Anche l’affermazione secondo cui l’azione degli enti che gestiscono i progetti di accoglienza avrebbe una finalità di lucro, visibile ad un numero potenzialmente illimitato di utenti del social network in quanto pubblica e più volte condivisa, è sicuramente idonea non solo a creare un «clima intimidatorio» e «ostile» nei confronti degli stessi, ma anche ad avere ripercussioni dirette negative sui servizi resi ai richiedenti asilo.
La “discriminazione per associazione”
La sentenza merita di essere segnalata perché applica implicitamente il principio secondo il quale la tutela del diritto anti-discriminatorio può essere rivendicata non solo dalla persona che viene direttamente discriminata in ragione delle sue caratteristiche etnico-somatiche o nazionali, ma anche nel caso in cui la discriminazione avvenga “per associazione”; cioè, quando la medesima tutela è rivendicata da coloro che, in quanto “associati” o frequentanti persone (familiari o amici) appartenenti alle categorie individuate dalla legge come meritevoli di tutela, rimangono vittime di comportamenti o di atti di discriminazione ispirati da razzismo e xenofobia.
La nozione di “discriminazione per associazione” è stata esplicitata dalla Corte di giustizia europea in sede di interpretazione della Direttiva dell’Unione Europea n. 78/CE del 27 novembre 2000.
Secondo la Corte di Giustizia, prendere di mira direttamente un soggetto non è l’unico modo per discriminarlo. Esso, infatti, può essere discriminato anche quando si prende di mira terze persone (fisiche o giuridiche) che siano con esso in stretto rapporto.
Anche queste forme di discriminazione più sottili rientrano nell’ambito di applicazione del dritto anti-discriminatorio europeo.
È importante far rilevare che la molestia per razza e origine etnica vietata dalla norma in questione non implica la reiterazione di comportamenti (come, ad esempio, è richiesto dalla legge penale in fatto di mobbing o stalking), ma può essere integrata da un unico comportamento, purché idoneo a creare il clima degradante e offensivo.

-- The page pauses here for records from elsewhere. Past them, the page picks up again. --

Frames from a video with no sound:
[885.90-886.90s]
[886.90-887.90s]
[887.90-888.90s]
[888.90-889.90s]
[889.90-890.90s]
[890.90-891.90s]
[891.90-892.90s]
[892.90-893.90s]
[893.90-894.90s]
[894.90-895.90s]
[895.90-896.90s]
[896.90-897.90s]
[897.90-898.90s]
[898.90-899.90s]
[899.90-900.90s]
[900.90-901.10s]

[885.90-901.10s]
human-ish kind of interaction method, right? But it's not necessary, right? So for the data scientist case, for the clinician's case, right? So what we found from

La decisione del Tribunale e della Corte di appello di Brescia è da apprezzare. Essa – come ha avuto modo di affermare la difesa della cooperativa ricorrente – contribuisce a porre un freno al clima di intolleranza e di aggressione nei confronti dei richiedenti asilo alimentato da certa politica e impone di ricondurre il linguaggio entro i limiti del rispetto dovuto alle persone che affrontano la fatica della migrazione e a quanti sono impegnati ad aiutarle.